History

United States
- Name: USS Wilrose II
- Namesake: Previous name retained
- Builder: S. P. Noch, Stamford, Connecticut
- Completed: 1908
- Acquired: 3 May 1918
- In service: 8 May 1918
- Out of service: late 1919 or January 1920
- Stricken: Probably 10 March 1920
- Fate: Sold 10 March 1920
- Notes: Built as civilian motorboat Wilrose II

General characteristics
- Type: Patrol vessel
- Tonnage: 44 Gross register tons
- Length: 75 ft 6 in (23.01 m)
- Beam: 17 ft (5.2 m)
- Draft: 4 ft 3 in (1.30 m) aft
- Speed: 9.5 to 10 knots
- Complement: 5
- Armament: 1 × 3-pounder gun; 3 × machine guns;

= USS Wilrose II =

Patrol vessel of the United States Navy

USS Wilrose II (SP-195) -- also referred to in United States Navy records as USS Wild Rose, USS Wildrose, and USS Wilrose -- was a U.S. Navy patrol vessel in service from 1918 to 1919.

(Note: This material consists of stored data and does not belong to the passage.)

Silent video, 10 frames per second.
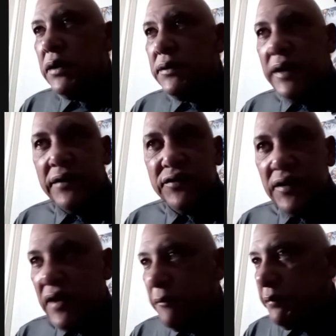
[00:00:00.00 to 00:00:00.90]
Knicks are
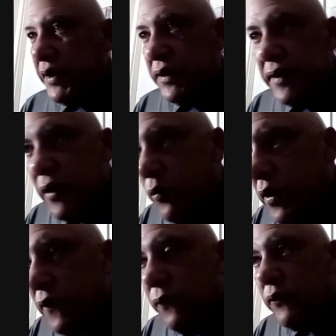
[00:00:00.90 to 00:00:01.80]
not playing that
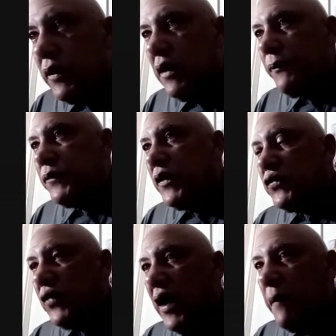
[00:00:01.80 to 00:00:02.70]
well.
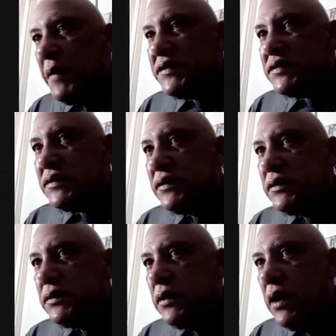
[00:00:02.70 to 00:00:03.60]
So how much
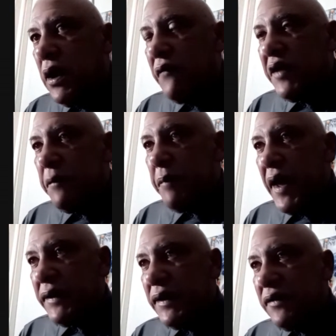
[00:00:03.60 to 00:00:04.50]
of an
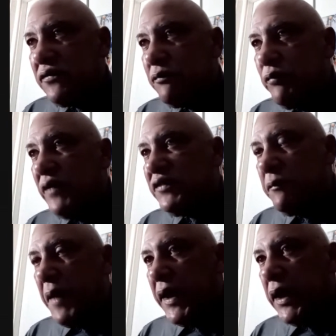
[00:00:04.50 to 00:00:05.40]
impact is
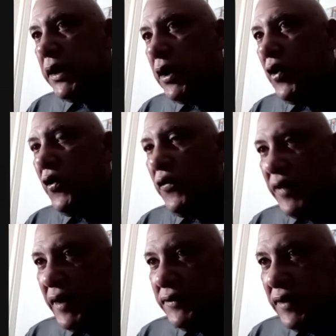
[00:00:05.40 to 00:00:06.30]
Brunson making on
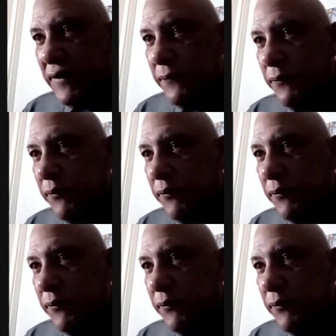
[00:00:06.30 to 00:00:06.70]
that team?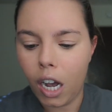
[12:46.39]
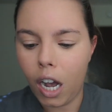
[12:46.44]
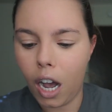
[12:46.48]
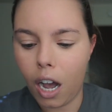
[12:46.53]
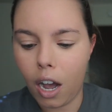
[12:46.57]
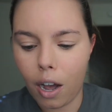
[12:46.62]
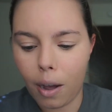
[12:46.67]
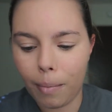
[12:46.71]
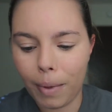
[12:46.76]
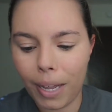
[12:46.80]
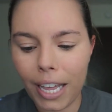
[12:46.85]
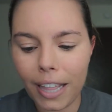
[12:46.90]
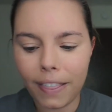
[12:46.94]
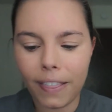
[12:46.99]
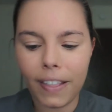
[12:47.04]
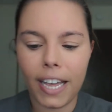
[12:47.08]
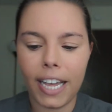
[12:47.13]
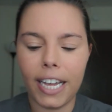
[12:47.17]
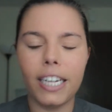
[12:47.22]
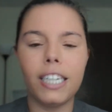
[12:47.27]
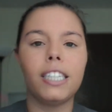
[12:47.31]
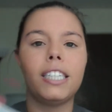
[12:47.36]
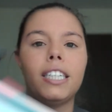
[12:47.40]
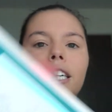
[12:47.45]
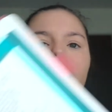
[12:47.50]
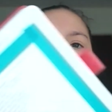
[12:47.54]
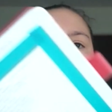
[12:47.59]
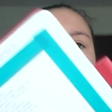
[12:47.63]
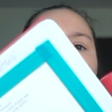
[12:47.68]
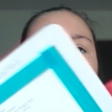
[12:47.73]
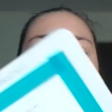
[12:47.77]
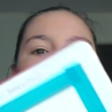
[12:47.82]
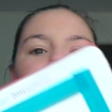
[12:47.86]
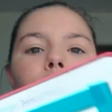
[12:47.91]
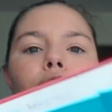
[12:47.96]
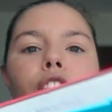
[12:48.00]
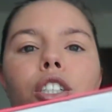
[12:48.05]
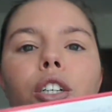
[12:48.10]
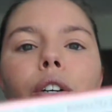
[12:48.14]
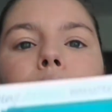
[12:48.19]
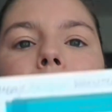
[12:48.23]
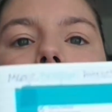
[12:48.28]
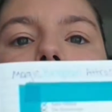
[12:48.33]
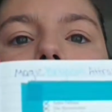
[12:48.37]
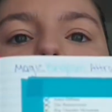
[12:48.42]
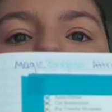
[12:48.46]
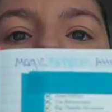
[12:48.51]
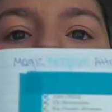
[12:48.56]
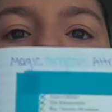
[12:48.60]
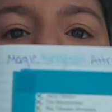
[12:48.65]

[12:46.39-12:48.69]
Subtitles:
And then just show you this realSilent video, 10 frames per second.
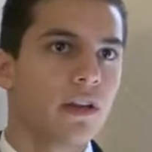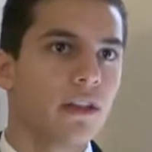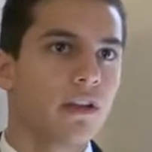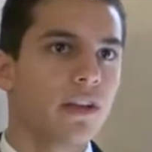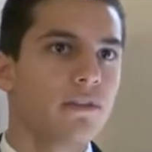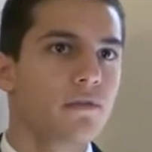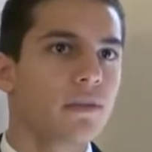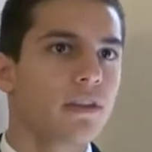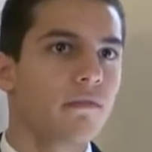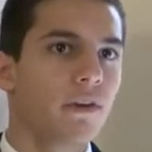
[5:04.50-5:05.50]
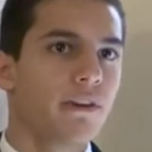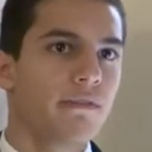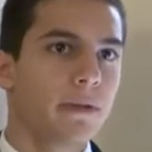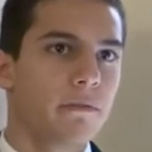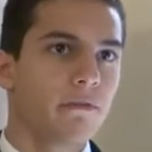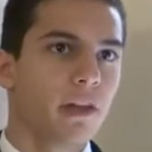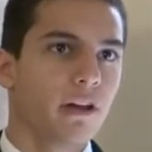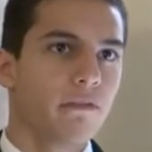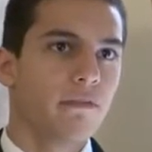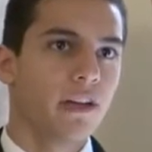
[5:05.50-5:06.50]
There lives within the very flame of
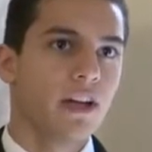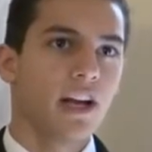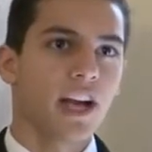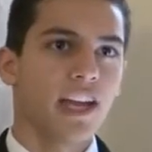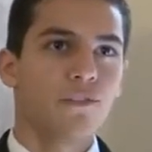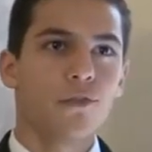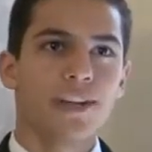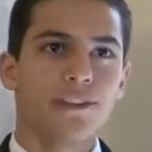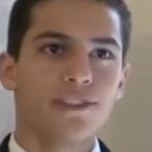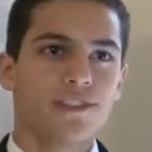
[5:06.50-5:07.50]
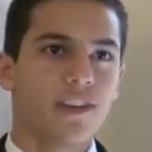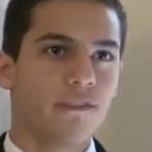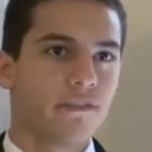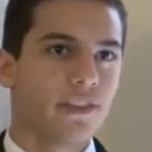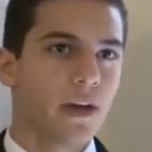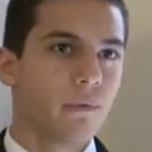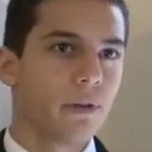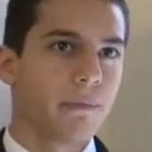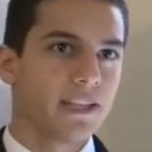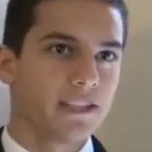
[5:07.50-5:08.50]
love a kind of wick or snuff that will
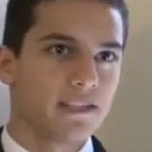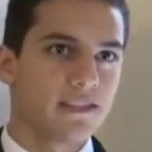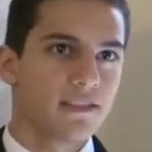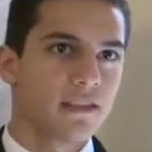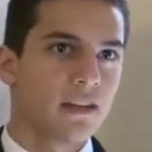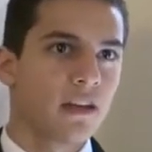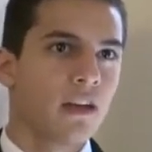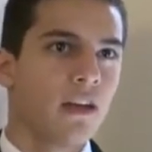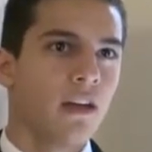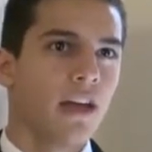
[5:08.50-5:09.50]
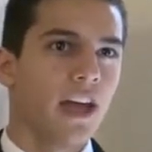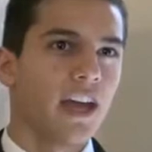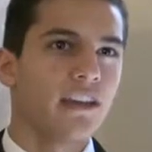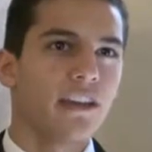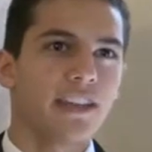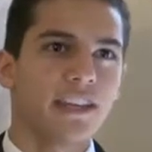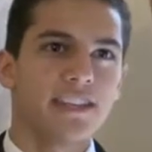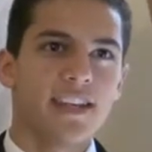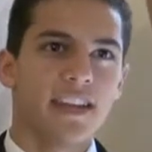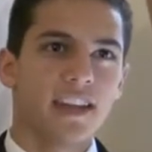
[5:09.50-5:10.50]
abate it. And nothing
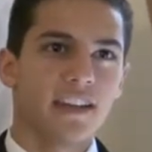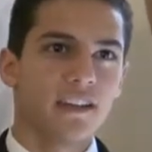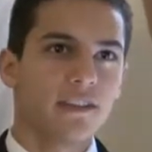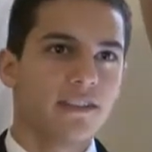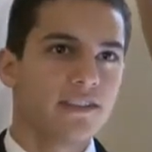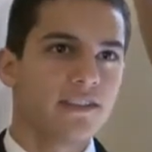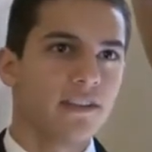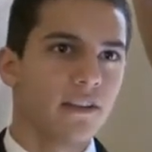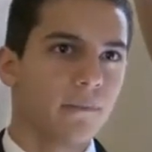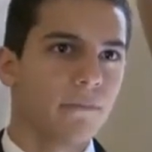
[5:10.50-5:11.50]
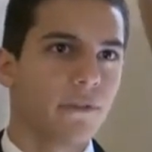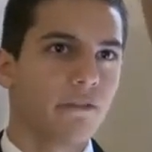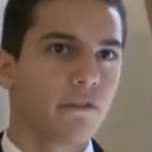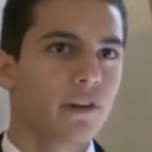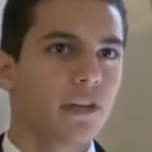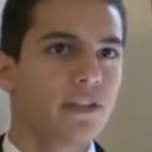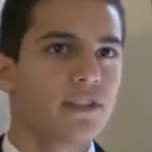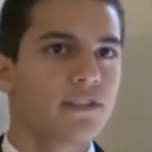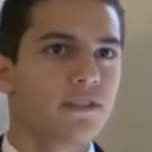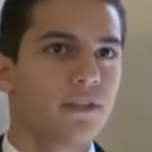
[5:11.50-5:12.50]
is at like goodness still. For
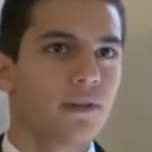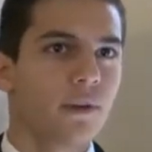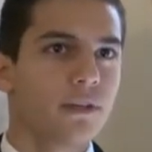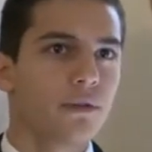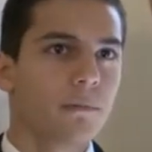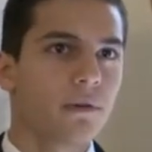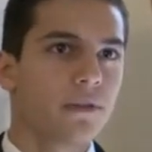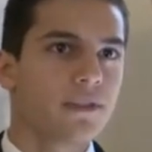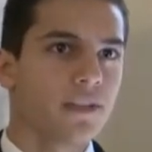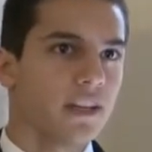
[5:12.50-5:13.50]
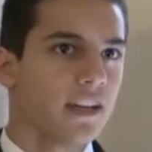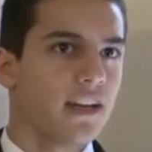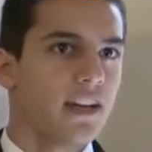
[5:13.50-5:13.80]
goodness, growing to a pleurisy,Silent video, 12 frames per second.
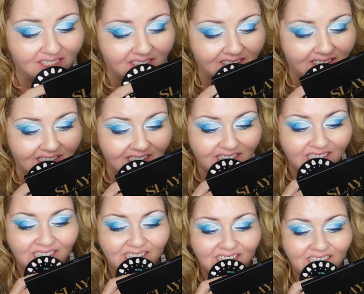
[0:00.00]

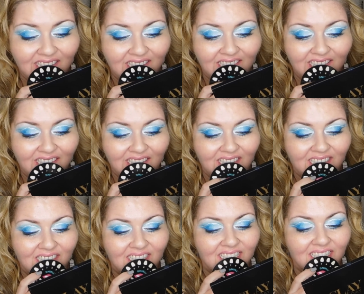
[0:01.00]

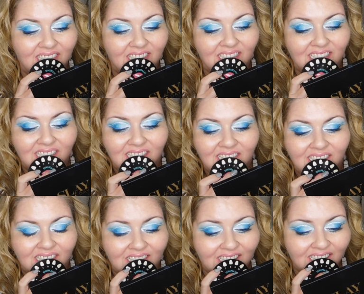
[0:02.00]

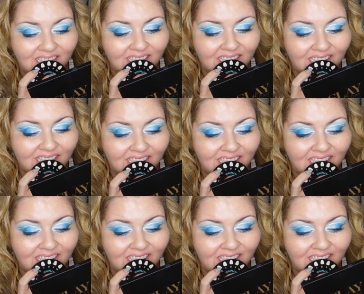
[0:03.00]
Nothing is said.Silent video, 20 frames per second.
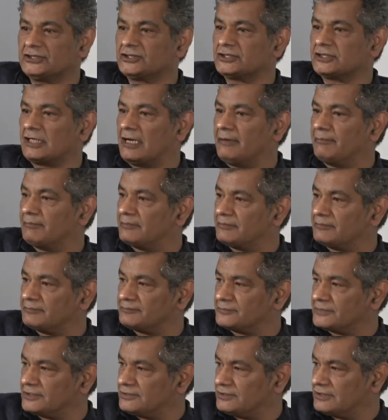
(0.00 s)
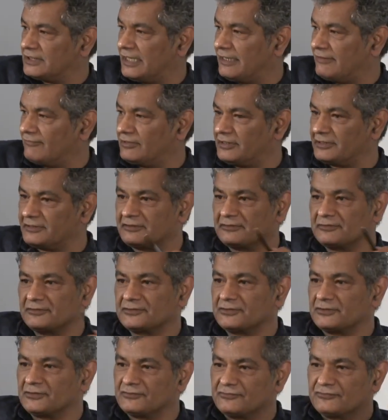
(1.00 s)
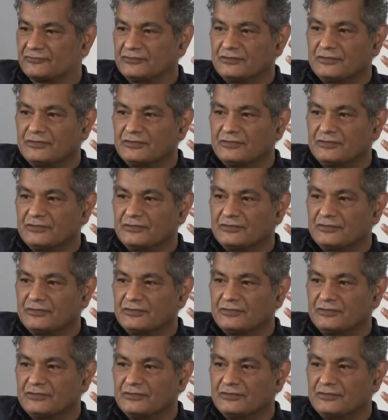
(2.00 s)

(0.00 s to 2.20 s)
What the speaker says: slum, that you have like, you know, sort ofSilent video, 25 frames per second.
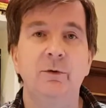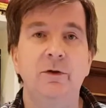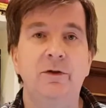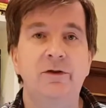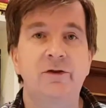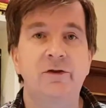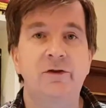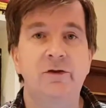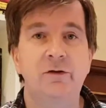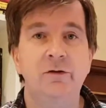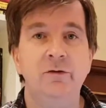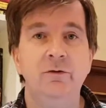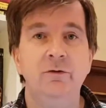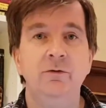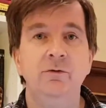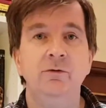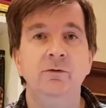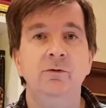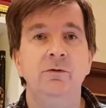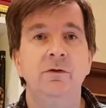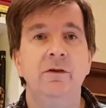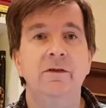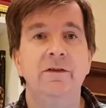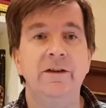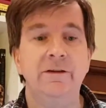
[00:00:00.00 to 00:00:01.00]
with two
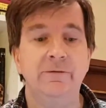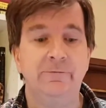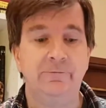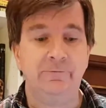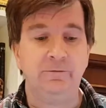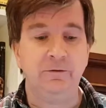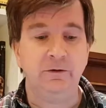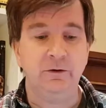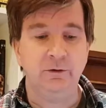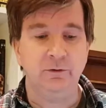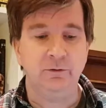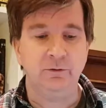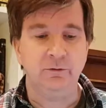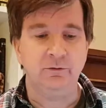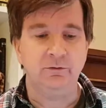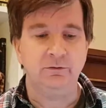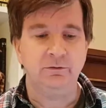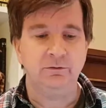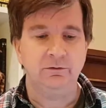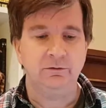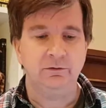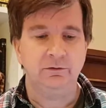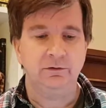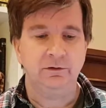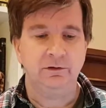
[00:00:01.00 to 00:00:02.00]
they flew.
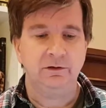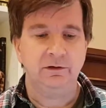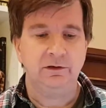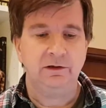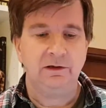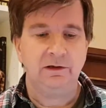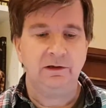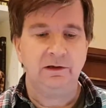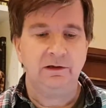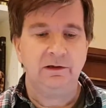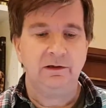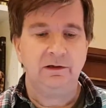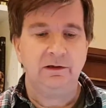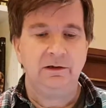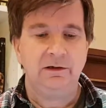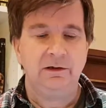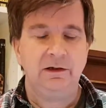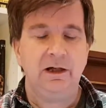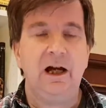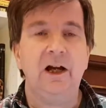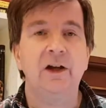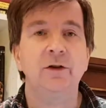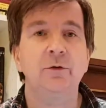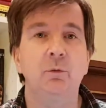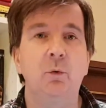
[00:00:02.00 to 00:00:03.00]

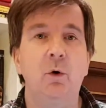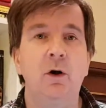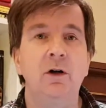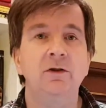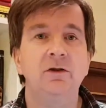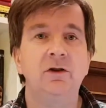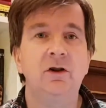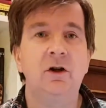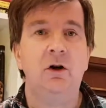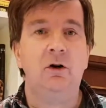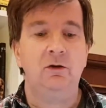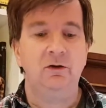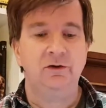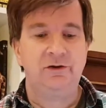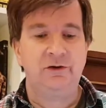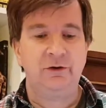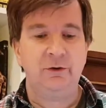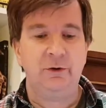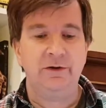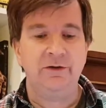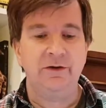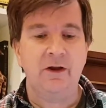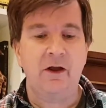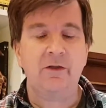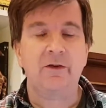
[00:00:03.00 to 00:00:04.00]
And one called
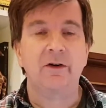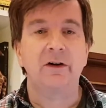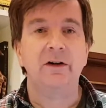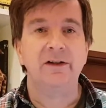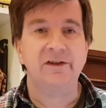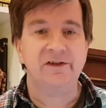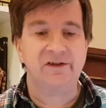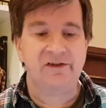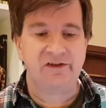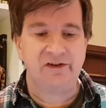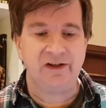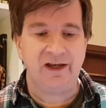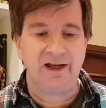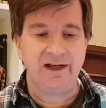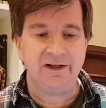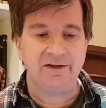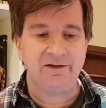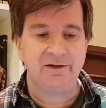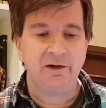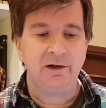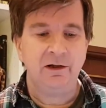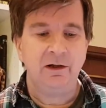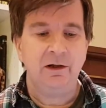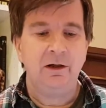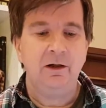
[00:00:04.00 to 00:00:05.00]
to another and
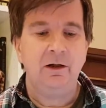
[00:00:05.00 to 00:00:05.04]
said,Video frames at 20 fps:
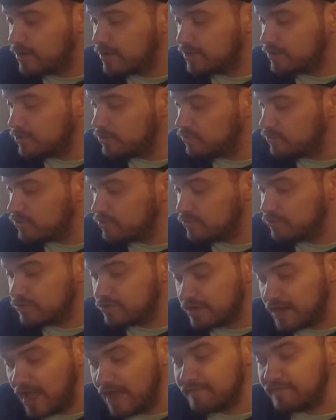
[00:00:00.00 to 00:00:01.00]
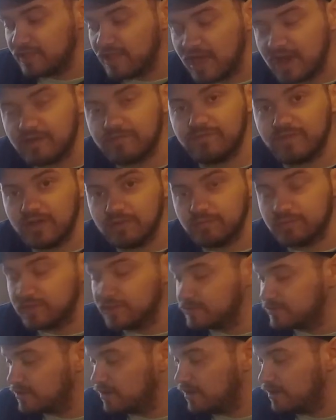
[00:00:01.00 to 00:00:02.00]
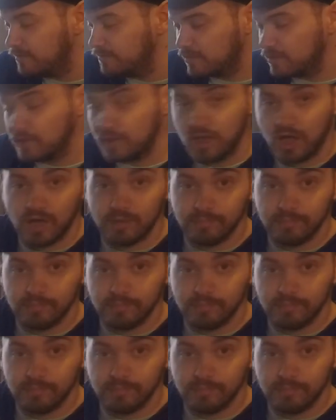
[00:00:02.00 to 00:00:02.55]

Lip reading: You could have a lot of fun with this car. Up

Wilrose II was built as a civilian motorboat of the same name in 1908 by S. P. Noch at Stamford, Connecticut. The U.S. Navy acquired her from her owner, R. H. Meyer of Jacksonville, Florida, on 3 May 1918 at Jacksonville for World War I service as a patrol vessel. She was placed in service as USS Wilrose II (SP-195) on 8 May 1918.

Wilrose II served with the section patrol contingent of the 6th Naval District, which then included the coasts of South Carolina, Georgia, and Florida as far south as the St. Johns River. She was responsible for patrolling along that coastline and its harbors to protect them against enemy attack, primarily against the German submarine menace. She pursued that duty through 11 November 1918, when the armistice with Germany ending World War I made such patrols unnecessary. After the war, she remained in active service in the 6th Naval District at least until the waning months of 1919.

In January 1920, Wilrose II was slated for sale, and she was sold on 10 March 1920 to the Charles Dry Dock and Machine Company of Charleston, South Carolina. Presumably, her name was stricken from the Navy Directory concurrently with the sale.